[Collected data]
───

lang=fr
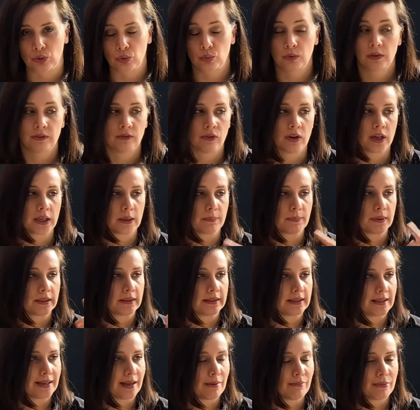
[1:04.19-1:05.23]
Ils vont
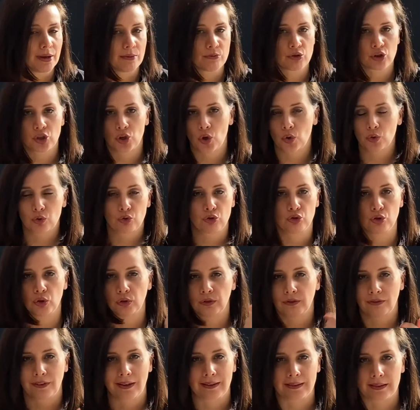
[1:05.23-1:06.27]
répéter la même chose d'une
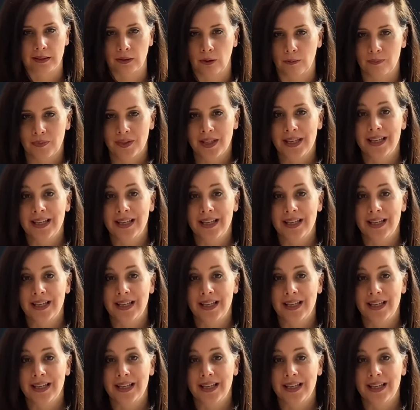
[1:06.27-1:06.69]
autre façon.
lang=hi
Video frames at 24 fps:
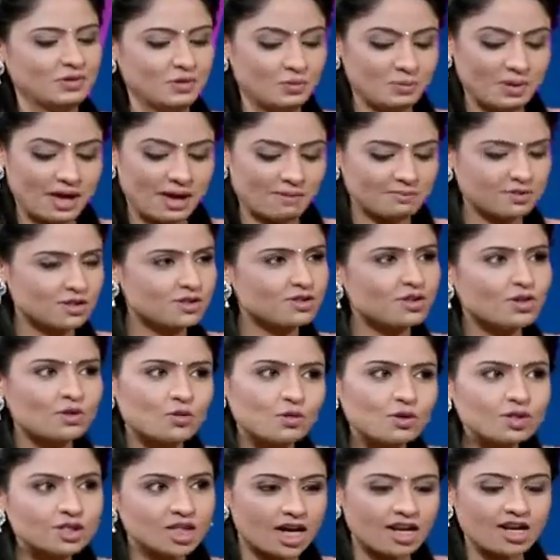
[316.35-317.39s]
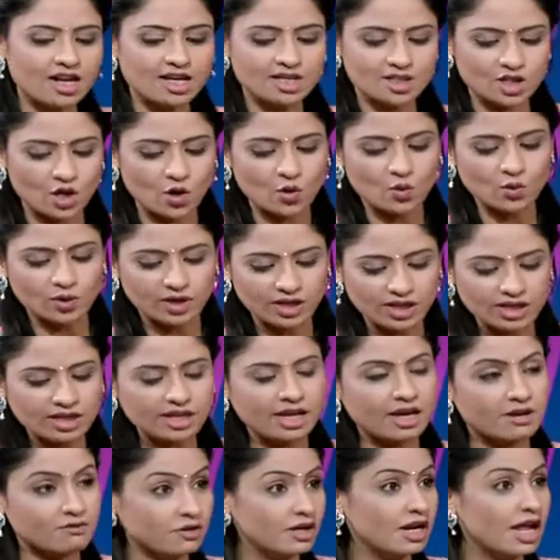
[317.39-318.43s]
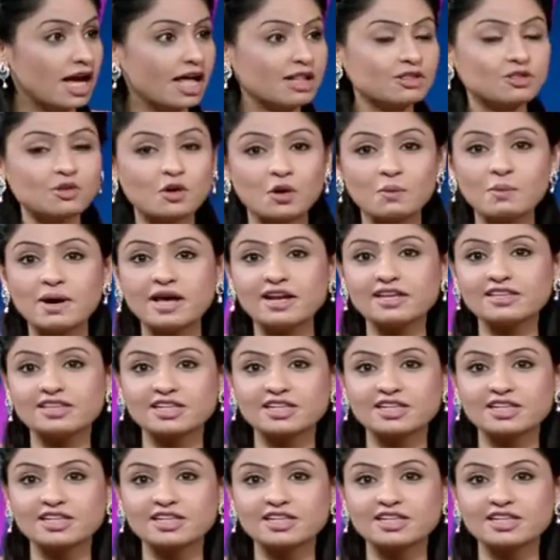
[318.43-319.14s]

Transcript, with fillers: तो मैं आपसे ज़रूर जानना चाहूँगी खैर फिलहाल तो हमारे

───

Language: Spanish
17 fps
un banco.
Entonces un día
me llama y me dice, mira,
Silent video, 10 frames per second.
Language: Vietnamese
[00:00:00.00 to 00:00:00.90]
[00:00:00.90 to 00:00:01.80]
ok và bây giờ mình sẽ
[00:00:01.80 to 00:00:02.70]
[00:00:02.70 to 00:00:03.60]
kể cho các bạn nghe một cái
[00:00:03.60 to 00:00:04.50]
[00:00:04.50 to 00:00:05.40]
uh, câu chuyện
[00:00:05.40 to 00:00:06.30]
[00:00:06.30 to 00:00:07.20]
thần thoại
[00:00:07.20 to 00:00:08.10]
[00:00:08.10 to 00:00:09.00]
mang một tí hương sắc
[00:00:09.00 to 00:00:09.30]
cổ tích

───

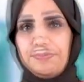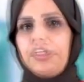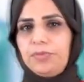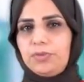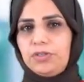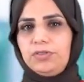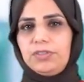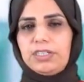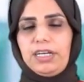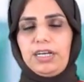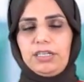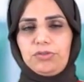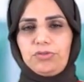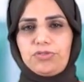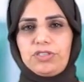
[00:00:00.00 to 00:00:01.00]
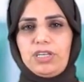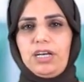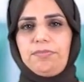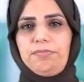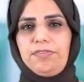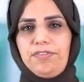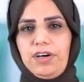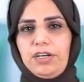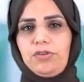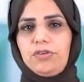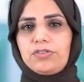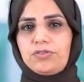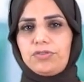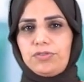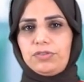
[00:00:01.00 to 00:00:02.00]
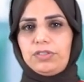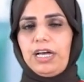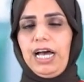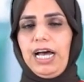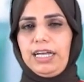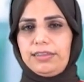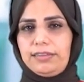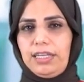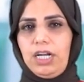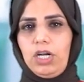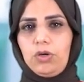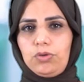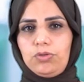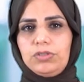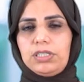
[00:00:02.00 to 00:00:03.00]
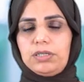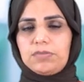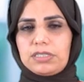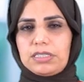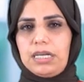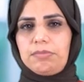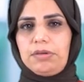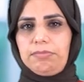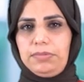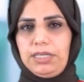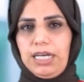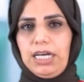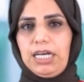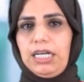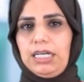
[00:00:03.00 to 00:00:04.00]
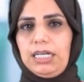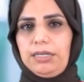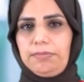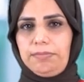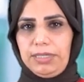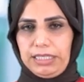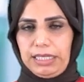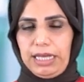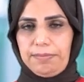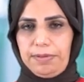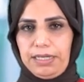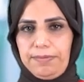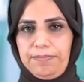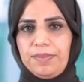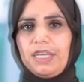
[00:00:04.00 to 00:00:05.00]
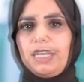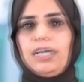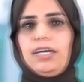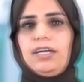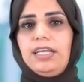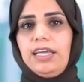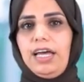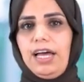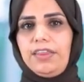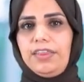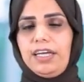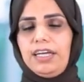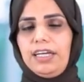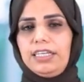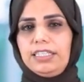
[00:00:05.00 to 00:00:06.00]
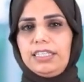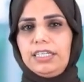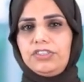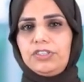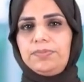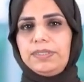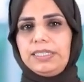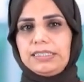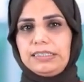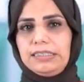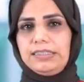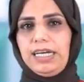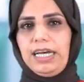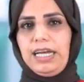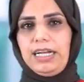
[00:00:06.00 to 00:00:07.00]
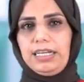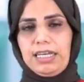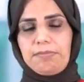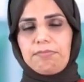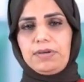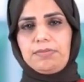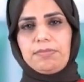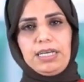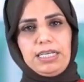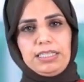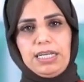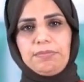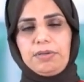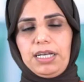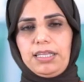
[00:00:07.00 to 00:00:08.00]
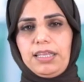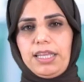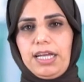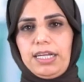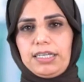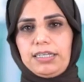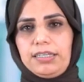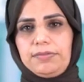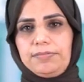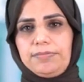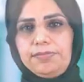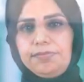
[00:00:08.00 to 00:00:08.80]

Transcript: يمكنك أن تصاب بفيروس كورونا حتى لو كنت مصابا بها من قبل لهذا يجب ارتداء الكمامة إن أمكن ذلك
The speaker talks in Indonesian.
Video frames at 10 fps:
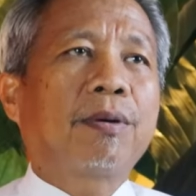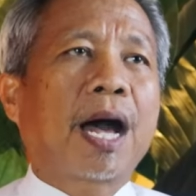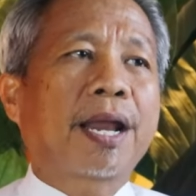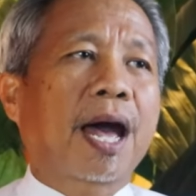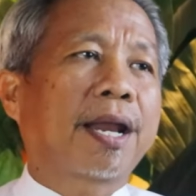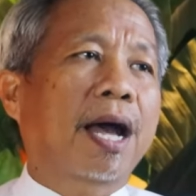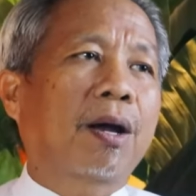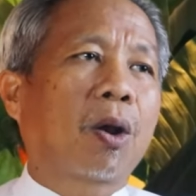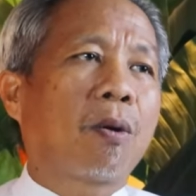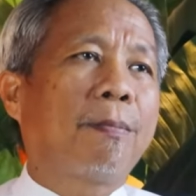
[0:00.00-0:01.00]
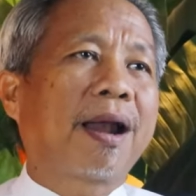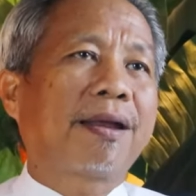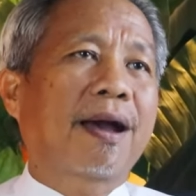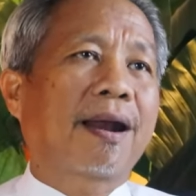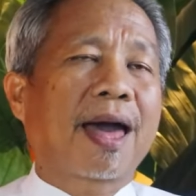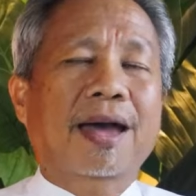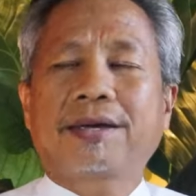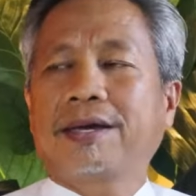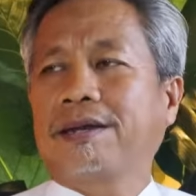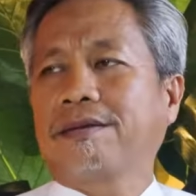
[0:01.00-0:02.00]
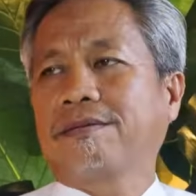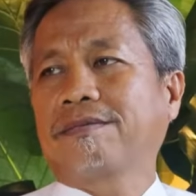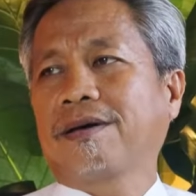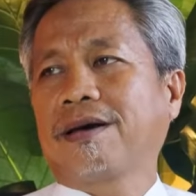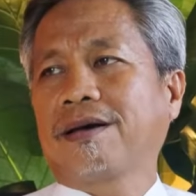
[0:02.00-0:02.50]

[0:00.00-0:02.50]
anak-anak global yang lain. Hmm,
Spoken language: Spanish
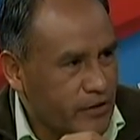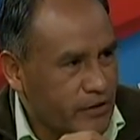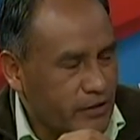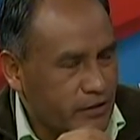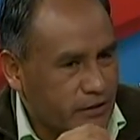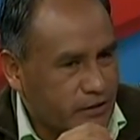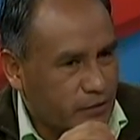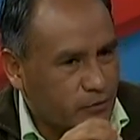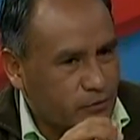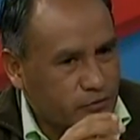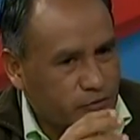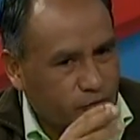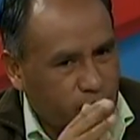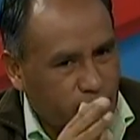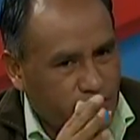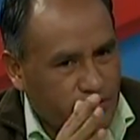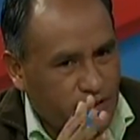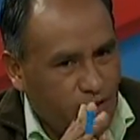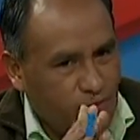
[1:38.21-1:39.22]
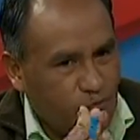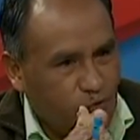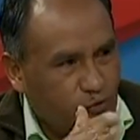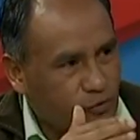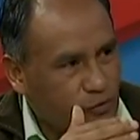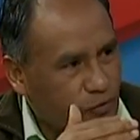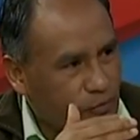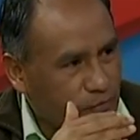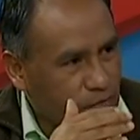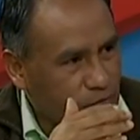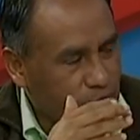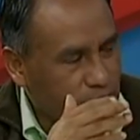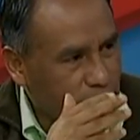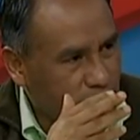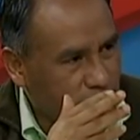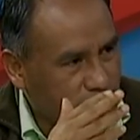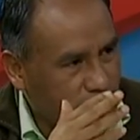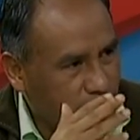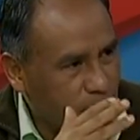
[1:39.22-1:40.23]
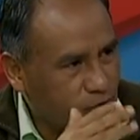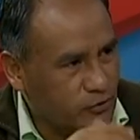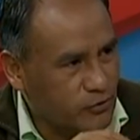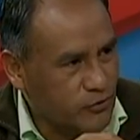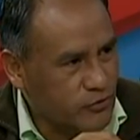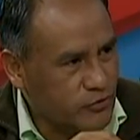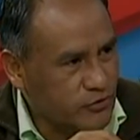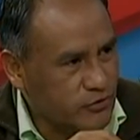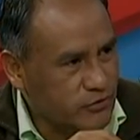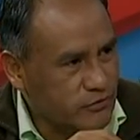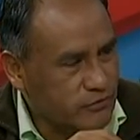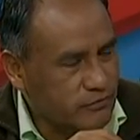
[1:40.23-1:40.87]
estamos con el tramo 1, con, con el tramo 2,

───

▶ _WORK INSTRUCTION_
Filter the entries above down to the lines containing the word "Transcript".

▶ _SOLUTION_
Transcript, with fillers: तो मैं आपसे ज़रूर जानना चाहूँगी खैर फिलहाल तो हमारे
Transcript: يمكنك أن تصاب بفيروس كورونا حتى لو كنت مصابا بها من قبل لهذا يجب ارتداء الكمامة إن أمكن ذلك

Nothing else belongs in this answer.